Dataset entries:
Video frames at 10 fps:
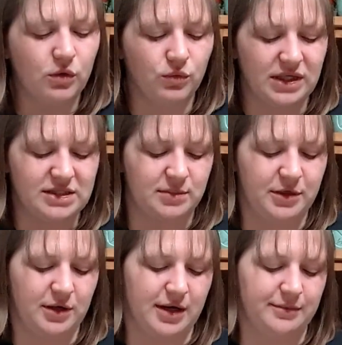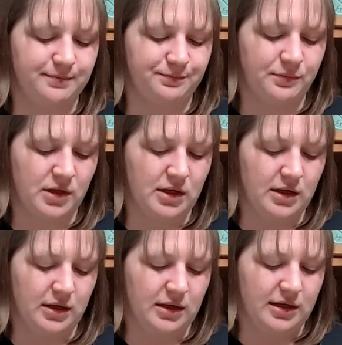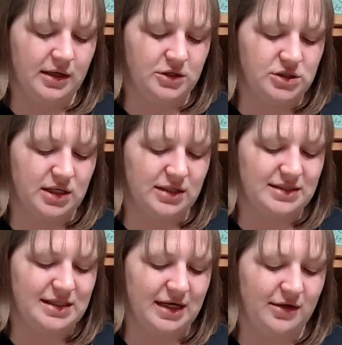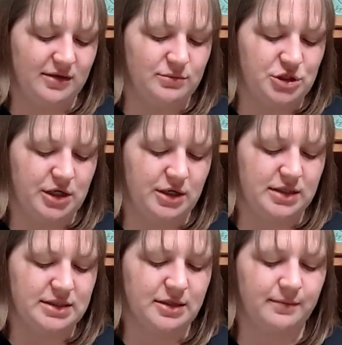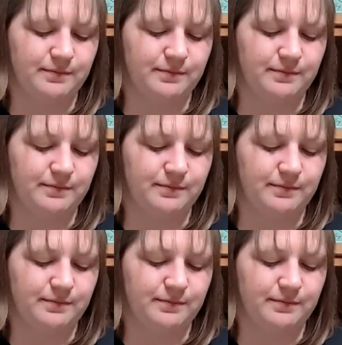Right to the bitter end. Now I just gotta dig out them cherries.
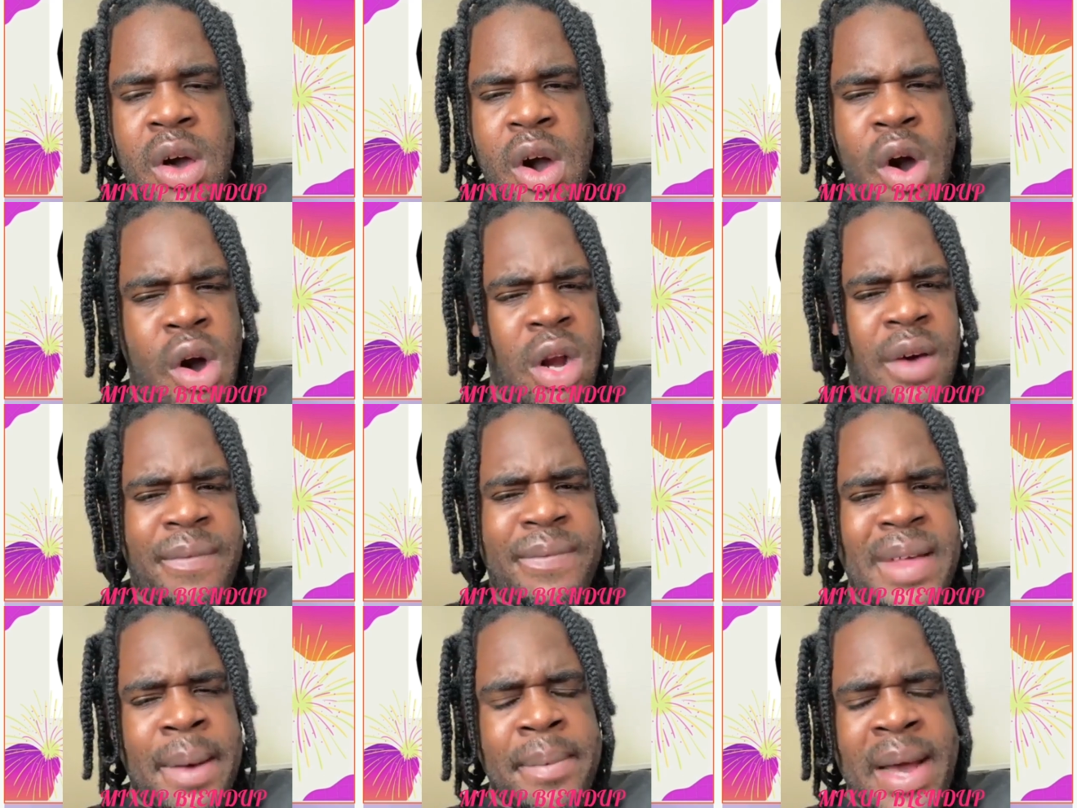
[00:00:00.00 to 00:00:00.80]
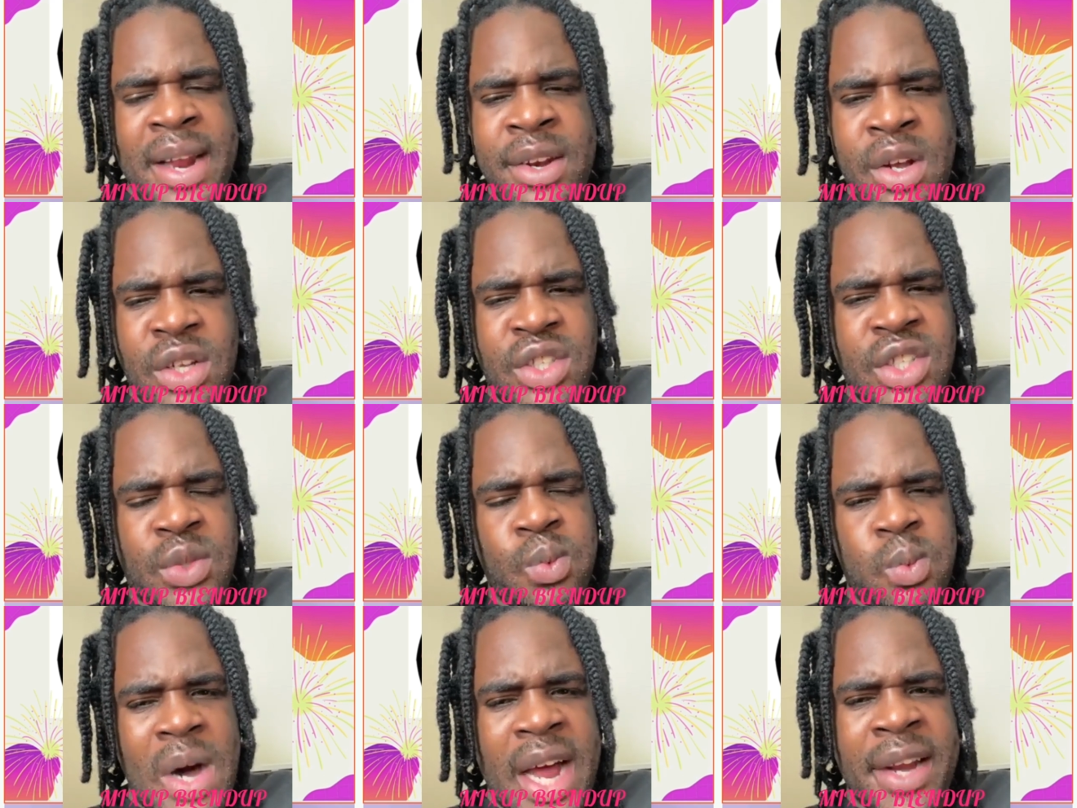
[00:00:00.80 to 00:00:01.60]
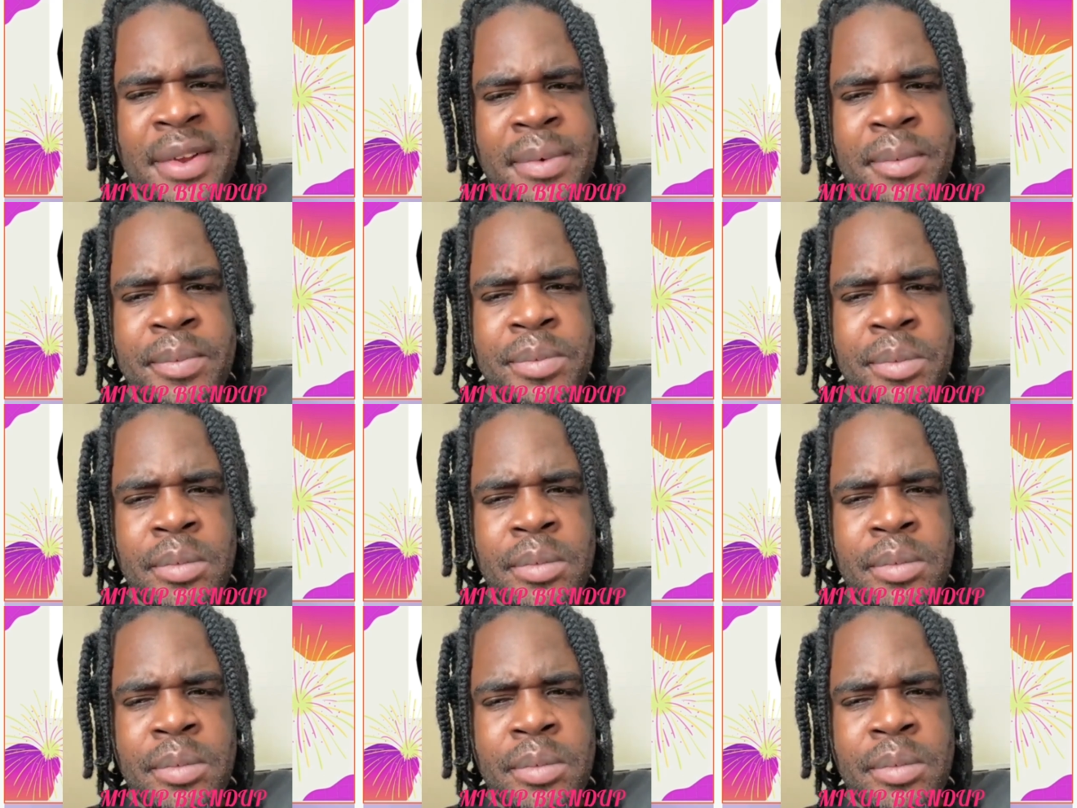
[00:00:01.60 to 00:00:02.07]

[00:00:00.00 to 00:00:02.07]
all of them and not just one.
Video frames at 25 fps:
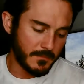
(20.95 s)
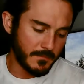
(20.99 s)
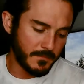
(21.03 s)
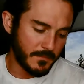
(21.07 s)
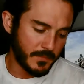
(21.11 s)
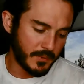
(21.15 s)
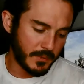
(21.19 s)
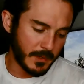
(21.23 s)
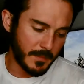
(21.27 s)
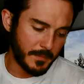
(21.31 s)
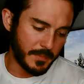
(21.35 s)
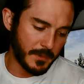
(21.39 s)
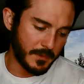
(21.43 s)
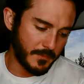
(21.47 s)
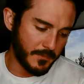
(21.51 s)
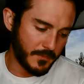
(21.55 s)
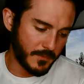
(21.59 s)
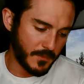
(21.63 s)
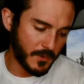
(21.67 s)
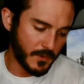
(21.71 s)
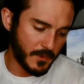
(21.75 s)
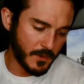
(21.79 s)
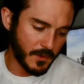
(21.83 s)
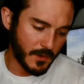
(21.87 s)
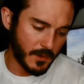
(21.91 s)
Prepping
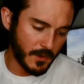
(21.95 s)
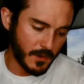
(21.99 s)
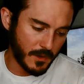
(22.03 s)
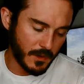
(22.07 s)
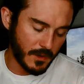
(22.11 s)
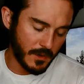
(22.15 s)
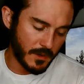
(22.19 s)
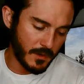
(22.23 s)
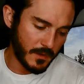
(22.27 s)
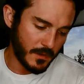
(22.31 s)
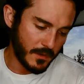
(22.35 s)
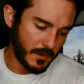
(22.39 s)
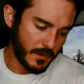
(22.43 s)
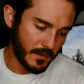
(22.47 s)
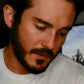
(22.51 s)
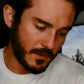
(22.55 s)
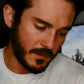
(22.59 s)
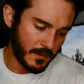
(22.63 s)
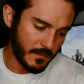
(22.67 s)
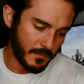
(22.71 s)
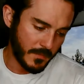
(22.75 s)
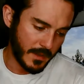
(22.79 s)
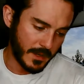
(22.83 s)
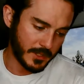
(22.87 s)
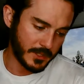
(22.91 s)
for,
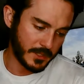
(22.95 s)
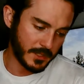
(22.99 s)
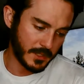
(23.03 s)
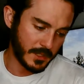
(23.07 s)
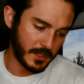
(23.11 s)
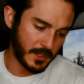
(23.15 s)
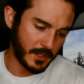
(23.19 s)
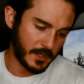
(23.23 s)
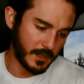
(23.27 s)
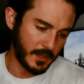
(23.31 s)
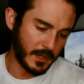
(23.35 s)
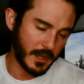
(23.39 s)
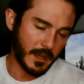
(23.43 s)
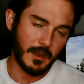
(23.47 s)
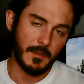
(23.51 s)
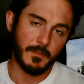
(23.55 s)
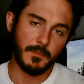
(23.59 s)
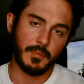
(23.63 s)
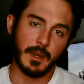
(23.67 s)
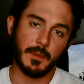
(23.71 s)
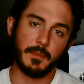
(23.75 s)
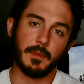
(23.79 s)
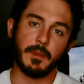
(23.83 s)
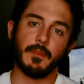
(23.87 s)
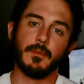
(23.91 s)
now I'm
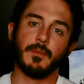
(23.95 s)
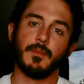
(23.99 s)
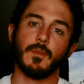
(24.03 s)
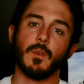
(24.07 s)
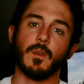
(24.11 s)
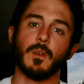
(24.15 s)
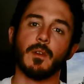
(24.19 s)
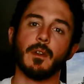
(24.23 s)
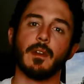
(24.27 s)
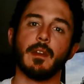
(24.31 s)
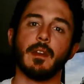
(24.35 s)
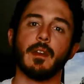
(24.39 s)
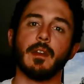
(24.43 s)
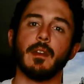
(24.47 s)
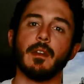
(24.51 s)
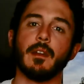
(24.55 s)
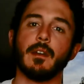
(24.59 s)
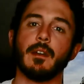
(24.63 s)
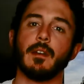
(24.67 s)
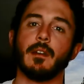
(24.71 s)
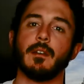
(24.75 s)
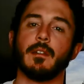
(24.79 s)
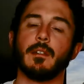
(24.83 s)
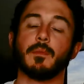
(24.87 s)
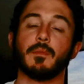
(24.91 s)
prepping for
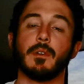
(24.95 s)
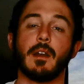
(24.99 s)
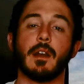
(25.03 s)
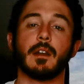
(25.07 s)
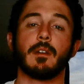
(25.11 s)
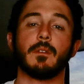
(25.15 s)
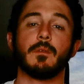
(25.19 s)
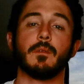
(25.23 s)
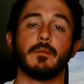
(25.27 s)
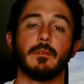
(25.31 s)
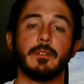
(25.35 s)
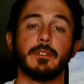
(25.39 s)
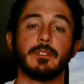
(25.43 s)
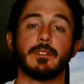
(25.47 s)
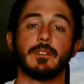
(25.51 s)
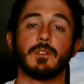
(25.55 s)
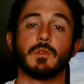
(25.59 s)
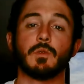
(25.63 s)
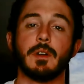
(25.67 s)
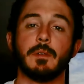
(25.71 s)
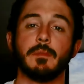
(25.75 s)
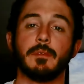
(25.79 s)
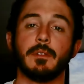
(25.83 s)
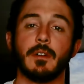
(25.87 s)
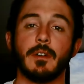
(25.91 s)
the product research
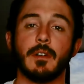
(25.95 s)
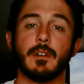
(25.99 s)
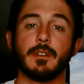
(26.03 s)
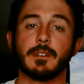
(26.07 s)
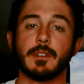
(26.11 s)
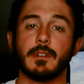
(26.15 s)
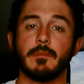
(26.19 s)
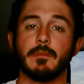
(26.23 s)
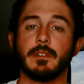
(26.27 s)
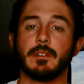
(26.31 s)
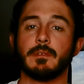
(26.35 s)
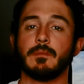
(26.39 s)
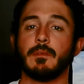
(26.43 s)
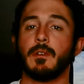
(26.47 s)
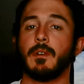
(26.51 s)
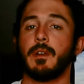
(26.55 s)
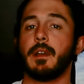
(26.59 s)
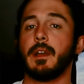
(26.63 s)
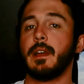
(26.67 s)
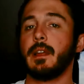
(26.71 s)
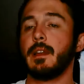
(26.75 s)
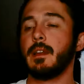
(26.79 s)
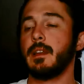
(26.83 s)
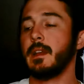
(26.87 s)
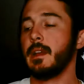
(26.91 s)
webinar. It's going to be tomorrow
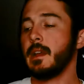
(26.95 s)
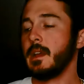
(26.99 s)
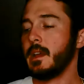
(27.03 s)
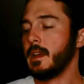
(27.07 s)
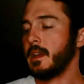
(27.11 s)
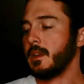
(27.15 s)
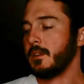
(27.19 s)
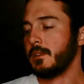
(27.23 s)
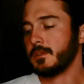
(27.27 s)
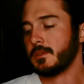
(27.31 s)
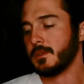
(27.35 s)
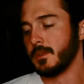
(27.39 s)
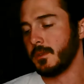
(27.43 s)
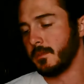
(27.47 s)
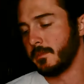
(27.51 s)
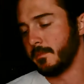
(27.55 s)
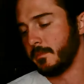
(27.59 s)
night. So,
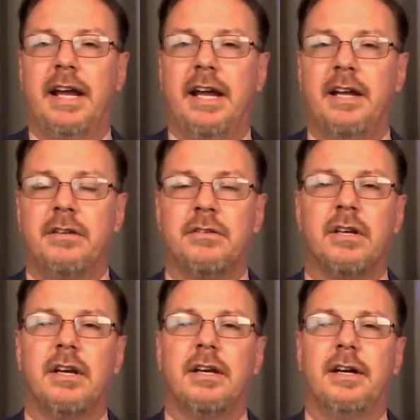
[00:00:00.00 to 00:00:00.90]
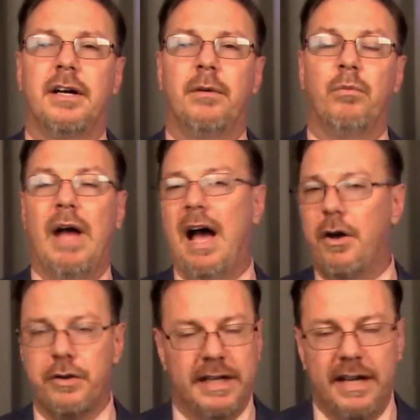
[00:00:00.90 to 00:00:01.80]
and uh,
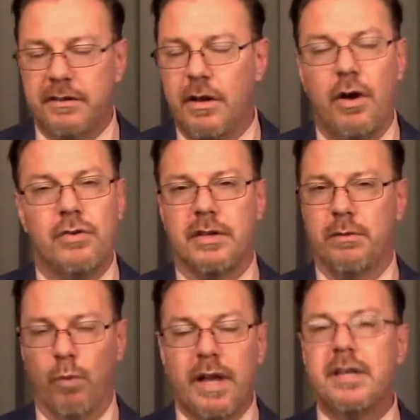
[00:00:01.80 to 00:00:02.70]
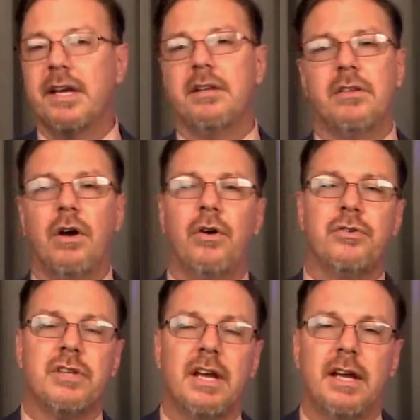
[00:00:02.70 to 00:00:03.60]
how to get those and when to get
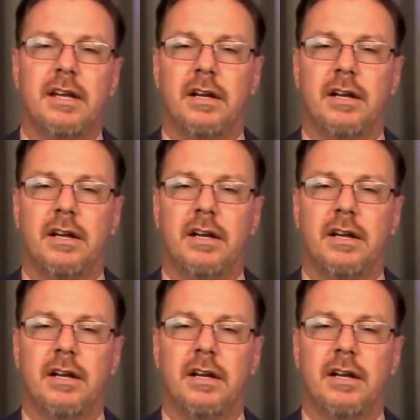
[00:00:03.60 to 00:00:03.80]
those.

## Problem statement
For every entry, return its exact wording and leave out any image.

## Response below
Video frames at 10 fps:
Right to the bitter end. Now I just gotta dig out them cherries.
[00:00:00.00 to 00:00:00.80]
[00:00:00.80 to 00:00:01.60]
[00:00:01.60 to 00:00:02.07]

[00:00:00.00 to 00:00:02.07]
all of them and not just one.
Video frames at 25 fps:
(20.95 s)
(20.99 s)
(21.03 s)
(21.07 s)
(21.11 s)
(21.15 s)
(21.19 s)
(21.23 s)
(21.27 s)
(21.31 s)
(21.35 s)
(21.39 s)
(21.43 s)
(21.47 s)
(21.51 s)
(21.55 s)
(21.59 s)
(21.63 s)
(21.67 s)
(21.71 s)
(21.75 s)
(21.79 s)
(21.83 s)
(21.87 s)
(21.91 s)
Prepping
(21.95 s)
(21.99 s)
(22.03 s)
(22.07 s)
(22.11 s)
(22.15 s)
(22.19 s)
(22.23 s)
(22.27 s)
(22.31 s)
(22.35 s)
(22.39 s)
(22.43 s)
(22.47 s)
(22.51 s)
(22.55 s)
(22.59 s)
(22.63 s)
(22.67 s)
(22.71 s)
(22.75 s)
(22.79 s)
(22.83 s)
(22.87 s)
(22.91 s)
for,
(22.95 s)
(22.99 s)
(23.03 s)
(23.07 s)
(23.11 s)
(23.15 s)
(23.19 s)
(23.23 s)
(23.27 s)
(23.31 s)
(23.35 s)
(23.39 s)
(23.43 s)
(23.47 s)
(23.51 s)
(23.55 s)
(23.59 s)
(23.63 s)
(23.67 s)
(23.71 s)
(23.75 s)
(23.79 s)
(23.83 s)
(23.87 s)
(23.91 s)
now I'm
(23.95 s)
(23.99 s)
(24.03 s)
(24.07 s)
(24.11 s)
(24.15 s)
(24.19 s)
(24.23 s)
(24.27 s)
(24.31 s)
(24.35 s)
(24.39 s)
(24.43 s)
(24.47 s)
(24.51 s)
(24.55 s)
(24.59 s)
(24.63 s)
(24.67 s)
(24.71 s)
(24.75 s)
(24.79 s)
(24.83 s)
(24.87 s)
(24.91 s)
prepping for
(24.95 s)
(24.99 s)
(25.03 s)
(25.07 s)
(25.11 s)
(25.15 s)
(25.19 s)
(25.23 s)
(25.27 s)
(25.31 s)
(25.35 s)
(25.39 s)
(25.43 s)
(25.47 s)
(25.51 s)
(25.55 s)
(25.59 s)
(25.63 s)
(25.67 s)
(25.71 s)
(25.75 s)
(25.79 s)
(25.83 s)
(25.87 s)
(25.91 s)
the product research
(25.95 s)
(25.99 s)
(26.03 s)
(26.07 s)
(26.11 s)
(26.15 s)
(26.19 s)
(26.23 s)
(26.27 s)
(26.31 s)
(26.35 s)
(26.39 s)
(26.43 s)
(26.47 s)
(26.51 s)
(26.55 s)
(26.59 s)
(26.63 s)
(26.67 s)
(26.71 s)
(26.75 s)
(26.79 s)
(26.83 s)
(26.87 s)
(26.91 s)
webinar. It's going to be tomorrow
(26.95 s)
(26.99 s)
(27.03 s)
(27.07 s)
(27.11 s)
(27.15 s)
(27.19 s)
(27.23 s)
(27.27 s)
(27.31 s)
(27.35 s)
(27.39 s)
(27.43 s)
(27.47 s)
(27.51 s)
(27.55 s)
(27.59 s)
night. So,
[00:00:00.00 to 00:00:00.90]
[00:00:00.90 to 00:00:01.80]
and uh,
[00:00:01.80 to 00:00:02.70]
[00:00:02.70 to 00:00:03.60]
how to get those and when to get
[00:00:03.60 to 00:00:03.80]
those.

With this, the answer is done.